Solvothermal Syntheses and Characterizations of Four Quaternary Copper Sulfides BaCu3MS4 (M = In, Ga) and BaCu2MS4 (M = Sn, Ge)

Hydro­(solvo)­thermal syntheses of quaternary copper sulfides containing alkaline earth metal ions remain a great challenge because of the low solubility of Cu–S compounds. Herein, a new facile solvothermal method was developed, and four quaternary copper sulfides, i.e., BaCu3InS4 (1), BaCu3GaS4 (2), BaCu2SnS4 (3), and BaCu2GeS4 (4), were prepared using excess sulfur as a mineralizer. Compound 1 possesses a novel three-dimensional (3D) anionic [Cu3InS4]2– framework constructed by an 8-membered ring of [Cu4S4] and [Cu2In2S4] alternatively.
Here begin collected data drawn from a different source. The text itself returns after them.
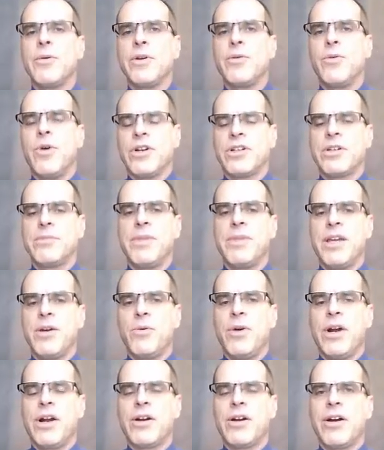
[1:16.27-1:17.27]
we'd want to be
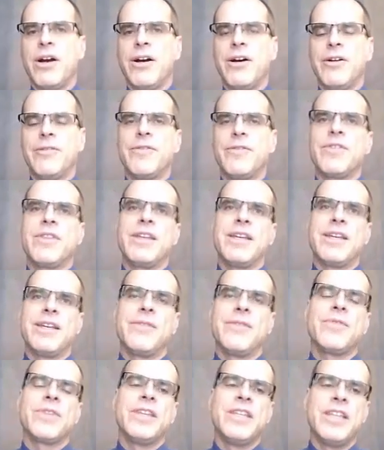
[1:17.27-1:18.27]
aware of
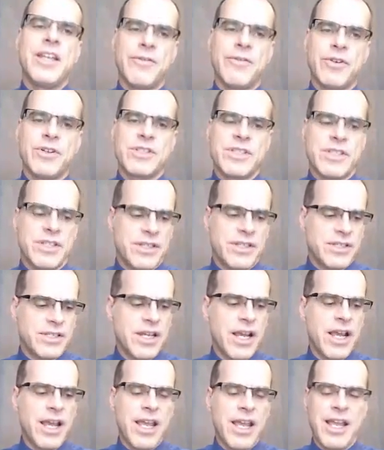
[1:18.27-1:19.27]
the
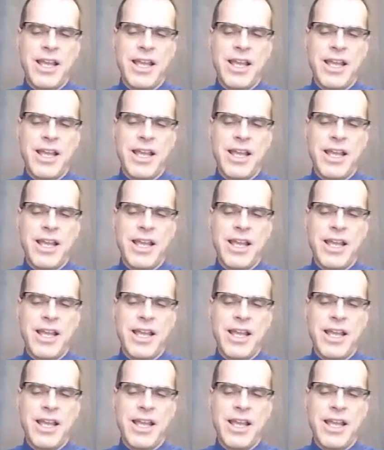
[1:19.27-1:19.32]
differences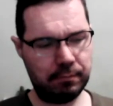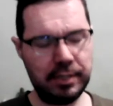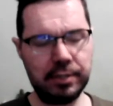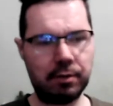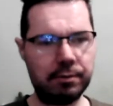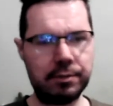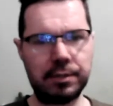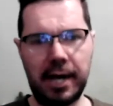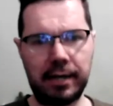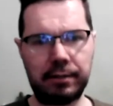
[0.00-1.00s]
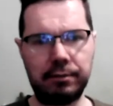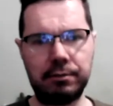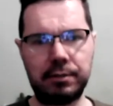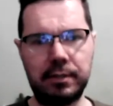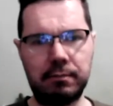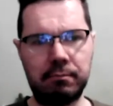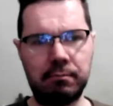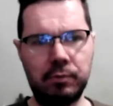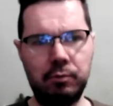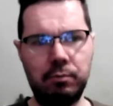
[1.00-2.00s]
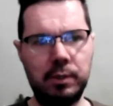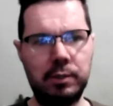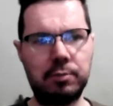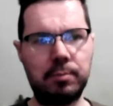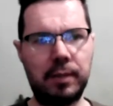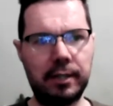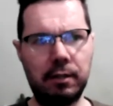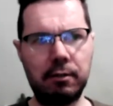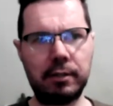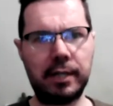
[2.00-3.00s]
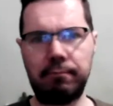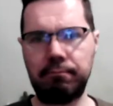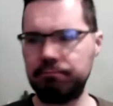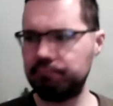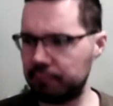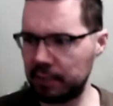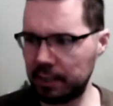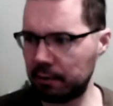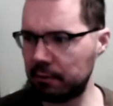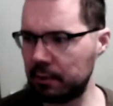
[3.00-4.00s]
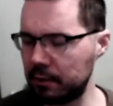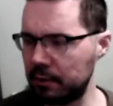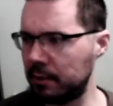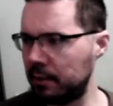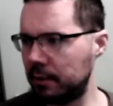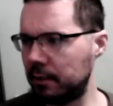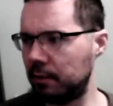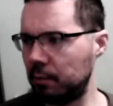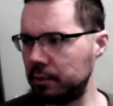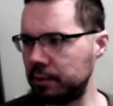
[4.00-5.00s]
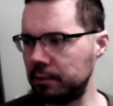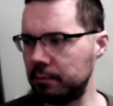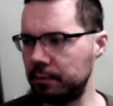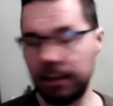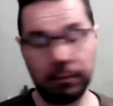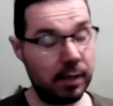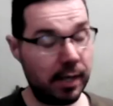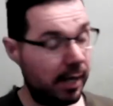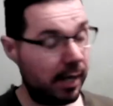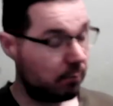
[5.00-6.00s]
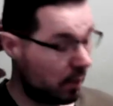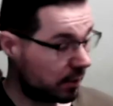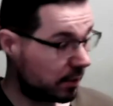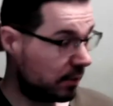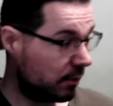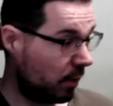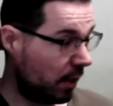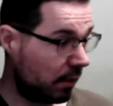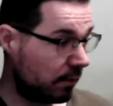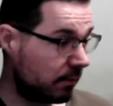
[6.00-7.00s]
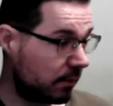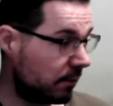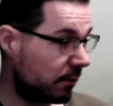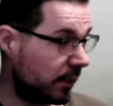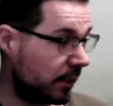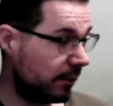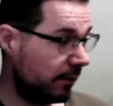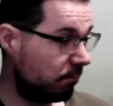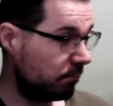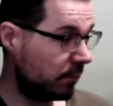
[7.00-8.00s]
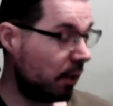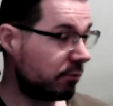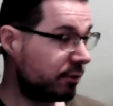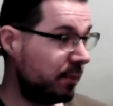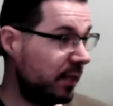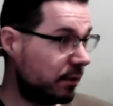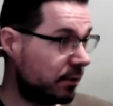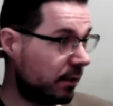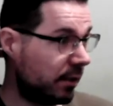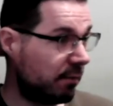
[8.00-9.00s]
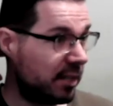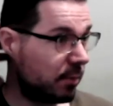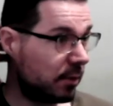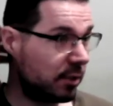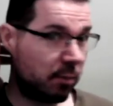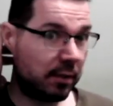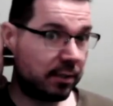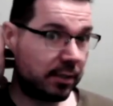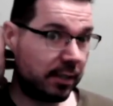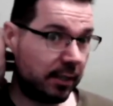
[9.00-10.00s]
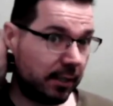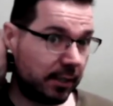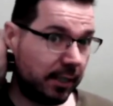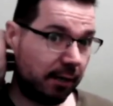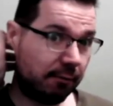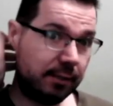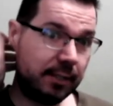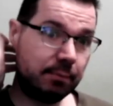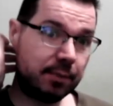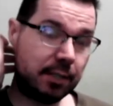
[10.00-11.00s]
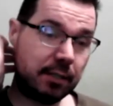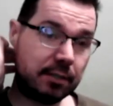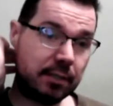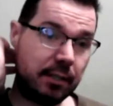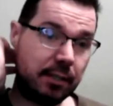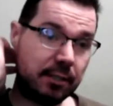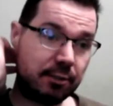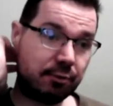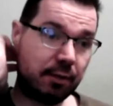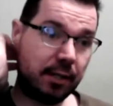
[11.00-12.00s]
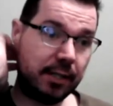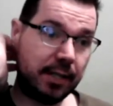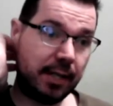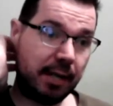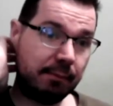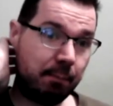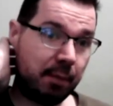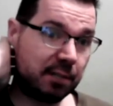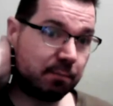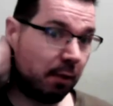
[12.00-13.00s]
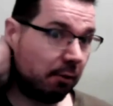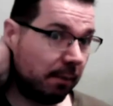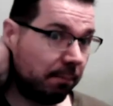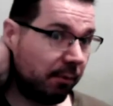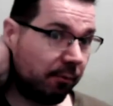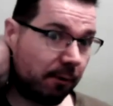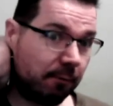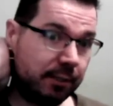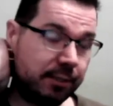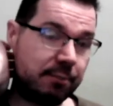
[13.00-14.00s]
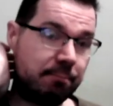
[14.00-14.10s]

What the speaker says: these are just actors, and who would just be like, okay, you know, what's a good movie I haven't watched in a while? Okay, Speed Zone. I might as well just watch Keanu Reeves try and not have a bus blow up before it reaches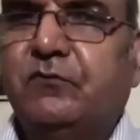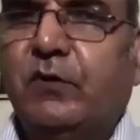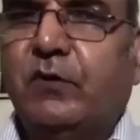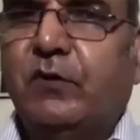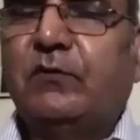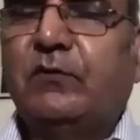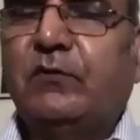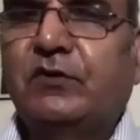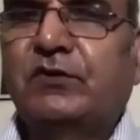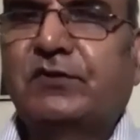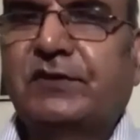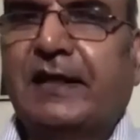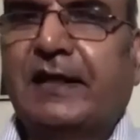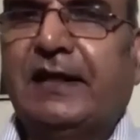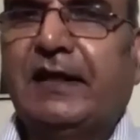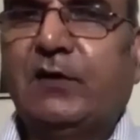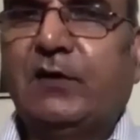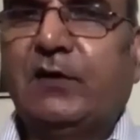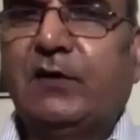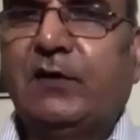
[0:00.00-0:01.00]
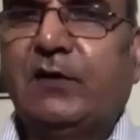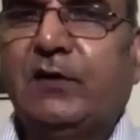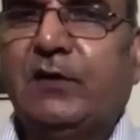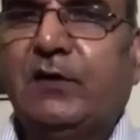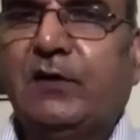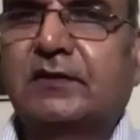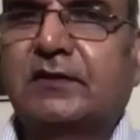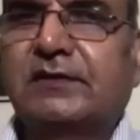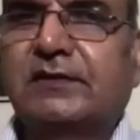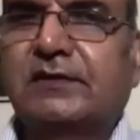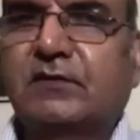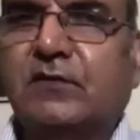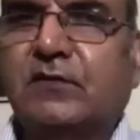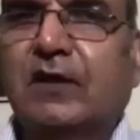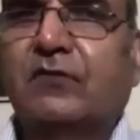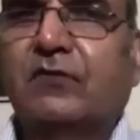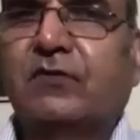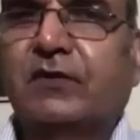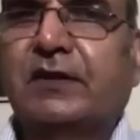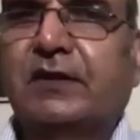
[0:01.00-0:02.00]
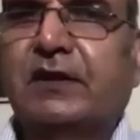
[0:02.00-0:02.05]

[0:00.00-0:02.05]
One for society, one for doctors, and one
Compound 2 features a unique 3D anionic [Cu3GaS4]2– framework composed of [Cu3GaS10] n 14n– anionic chains and 8-membered rings, in which [Cu4S4] and [Cu2Ga2S4] reside alternatively. Compounds 3 and 4 feature 3D anionic [Cu2MS4]2– (M = Sn, Ge) frameworks composed of CuS4 and MS4 tetrahedra with Ba2+ located in the channels. It is worth noting that different 3D Cu–S frameworks exist in the title crystal structures, in which main group ions are incorporated. This paper provides a new synthetic strategy for new quaternary sulfides.